France to defy deficit limits
France, the second largest of the 12 eurozone countries, will not be bound by European Commission pleas to cut spending or raise taxes immediately and may surpass the deficit limit until 2006, Raffarin said.
“The commission will do its job and the French government will do its job,’ Raffarin said, after meeting the commission’s president, Romano Prodi in Brussels. France’s “main duty” is to spur growth and employment, Raffarin said.
France, an opponent of the budget curbs since before the euro’s birth in 1999, is under pressure from smaller countries such as the Netherlands and Austria to pare the shortfall or face fines for breaking the rules.
France’s economy shrank in the second quarter and Germany, Italy and the Netherlands fell into recession, making it likely the European economy contracted for only the second time since the euro’s arrival.
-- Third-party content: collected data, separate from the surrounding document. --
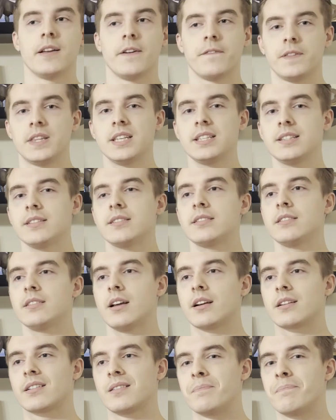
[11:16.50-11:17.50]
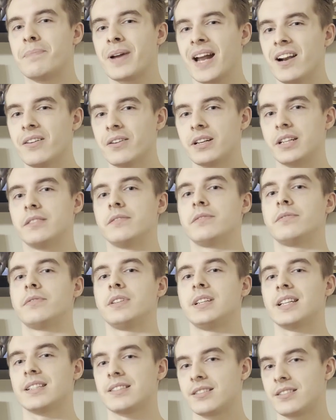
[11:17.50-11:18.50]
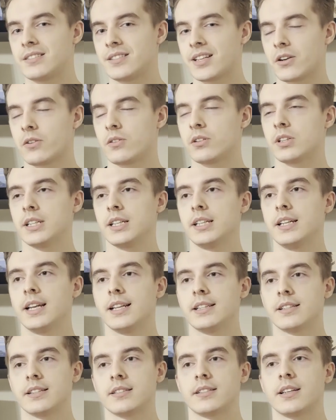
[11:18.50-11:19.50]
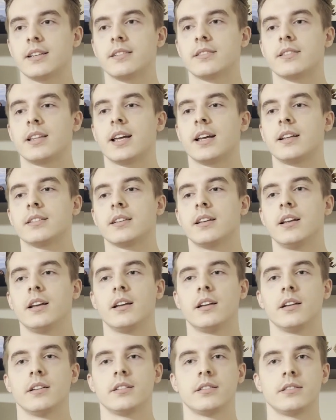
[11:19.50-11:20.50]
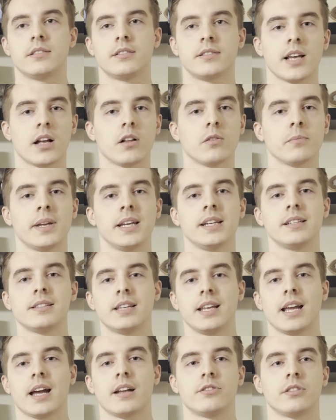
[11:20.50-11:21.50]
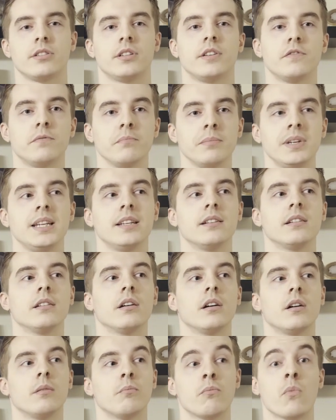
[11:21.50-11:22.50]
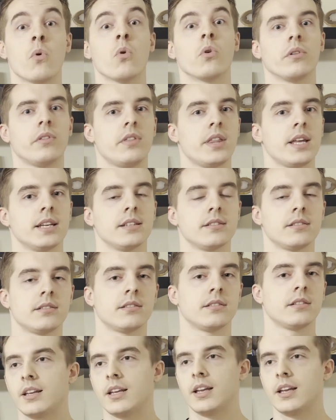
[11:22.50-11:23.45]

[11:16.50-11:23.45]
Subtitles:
This isn't a comparative necessarily in the sense that cell makes the adjective mean more this.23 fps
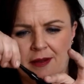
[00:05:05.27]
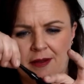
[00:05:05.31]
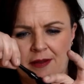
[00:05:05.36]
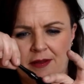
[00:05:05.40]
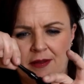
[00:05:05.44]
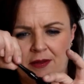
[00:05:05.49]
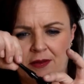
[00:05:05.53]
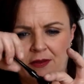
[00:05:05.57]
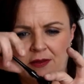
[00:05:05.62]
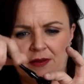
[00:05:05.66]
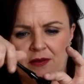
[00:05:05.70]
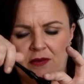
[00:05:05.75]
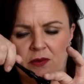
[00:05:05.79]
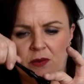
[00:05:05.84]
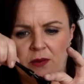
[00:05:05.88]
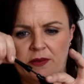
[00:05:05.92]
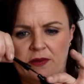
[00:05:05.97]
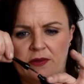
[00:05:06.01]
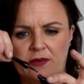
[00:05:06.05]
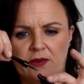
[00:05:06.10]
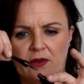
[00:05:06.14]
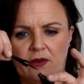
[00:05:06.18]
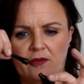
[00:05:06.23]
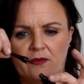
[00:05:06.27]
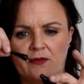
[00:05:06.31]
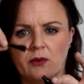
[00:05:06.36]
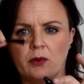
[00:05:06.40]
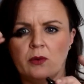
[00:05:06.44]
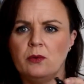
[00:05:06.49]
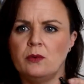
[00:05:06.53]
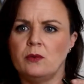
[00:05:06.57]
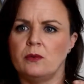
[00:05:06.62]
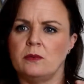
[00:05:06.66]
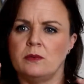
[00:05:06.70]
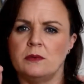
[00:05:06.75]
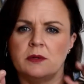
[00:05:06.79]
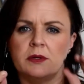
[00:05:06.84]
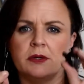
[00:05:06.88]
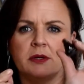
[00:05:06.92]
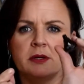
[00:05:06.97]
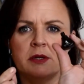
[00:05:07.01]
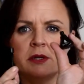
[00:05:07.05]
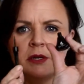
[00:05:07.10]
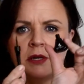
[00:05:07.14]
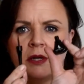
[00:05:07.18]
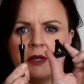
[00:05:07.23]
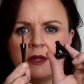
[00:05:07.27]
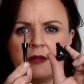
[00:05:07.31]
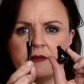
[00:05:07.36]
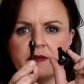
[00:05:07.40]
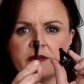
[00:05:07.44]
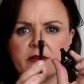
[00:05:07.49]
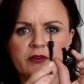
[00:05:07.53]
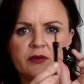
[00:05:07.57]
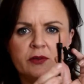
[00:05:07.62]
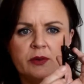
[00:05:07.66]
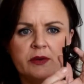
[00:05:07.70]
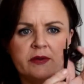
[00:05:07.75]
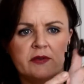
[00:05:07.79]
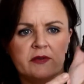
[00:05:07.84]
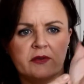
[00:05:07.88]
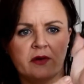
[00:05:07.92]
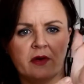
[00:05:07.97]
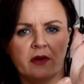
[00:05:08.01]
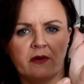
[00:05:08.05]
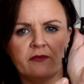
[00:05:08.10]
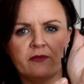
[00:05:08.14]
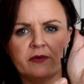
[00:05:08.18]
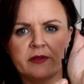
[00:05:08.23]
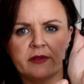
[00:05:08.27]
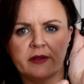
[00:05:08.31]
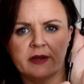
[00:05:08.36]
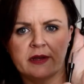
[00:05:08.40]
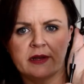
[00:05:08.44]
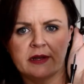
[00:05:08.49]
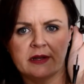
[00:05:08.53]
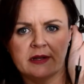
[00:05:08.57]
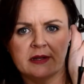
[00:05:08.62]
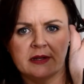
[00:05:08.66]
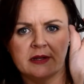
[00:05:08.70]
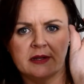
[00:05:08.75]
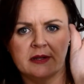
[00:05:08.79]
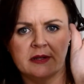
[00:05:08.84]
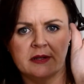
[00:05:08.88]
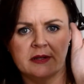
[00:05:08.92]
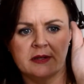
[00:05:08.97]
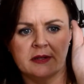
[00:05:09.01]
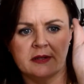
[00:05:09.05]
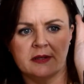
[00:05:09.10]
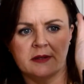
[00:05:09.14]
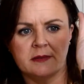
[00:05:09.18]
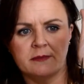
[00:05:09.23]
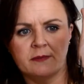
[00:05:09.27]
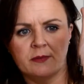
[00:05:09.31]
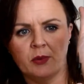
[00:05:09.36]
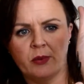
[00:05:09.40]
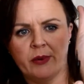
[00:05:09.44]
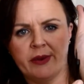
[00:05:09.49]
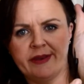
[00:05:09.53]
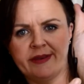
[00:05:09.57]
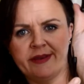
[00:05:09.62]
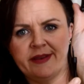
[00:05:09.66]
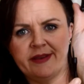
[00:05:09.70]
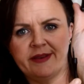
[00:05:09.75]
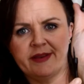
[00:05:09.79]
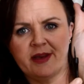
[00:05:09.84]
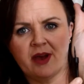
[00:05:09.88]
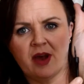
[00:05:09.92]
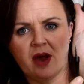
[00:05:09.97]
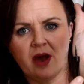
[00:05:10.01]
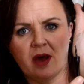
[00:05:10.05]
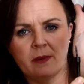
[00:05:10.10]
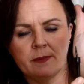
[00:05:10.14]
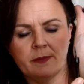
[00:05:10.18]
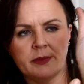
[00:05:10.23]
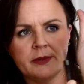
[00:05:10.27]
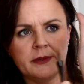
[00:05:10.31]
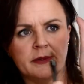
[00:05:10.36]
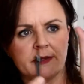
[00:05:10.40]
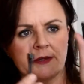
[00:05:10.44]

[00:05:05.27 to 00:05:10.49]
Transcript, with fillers: So it's a twist off. Ooh, it's a twist off with the little pointy top.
France gained Germany, the architect of the “stability pact’ limits on public finance, as an ally in recent weeks when Chancellor Gerhard Schroeder announced tax cuts that may keep Germany over the deficit limit next year as well. No country has yet been fined for breaching the deficit limit of 3% of gross domestic product. Fines could go as high as 0.5% of GDP. Penalties would be imposed by EU finance ministers, under a voting system skewed toward larger countries.
The commission, which has the role of prosecutor in enforcing the rules, has stopped short of calling for fines. The next step for France and Germany would be a new set of recommendations on taxing and spending. Prodi pledged “maximum available flexibility’ in enforcing the rules.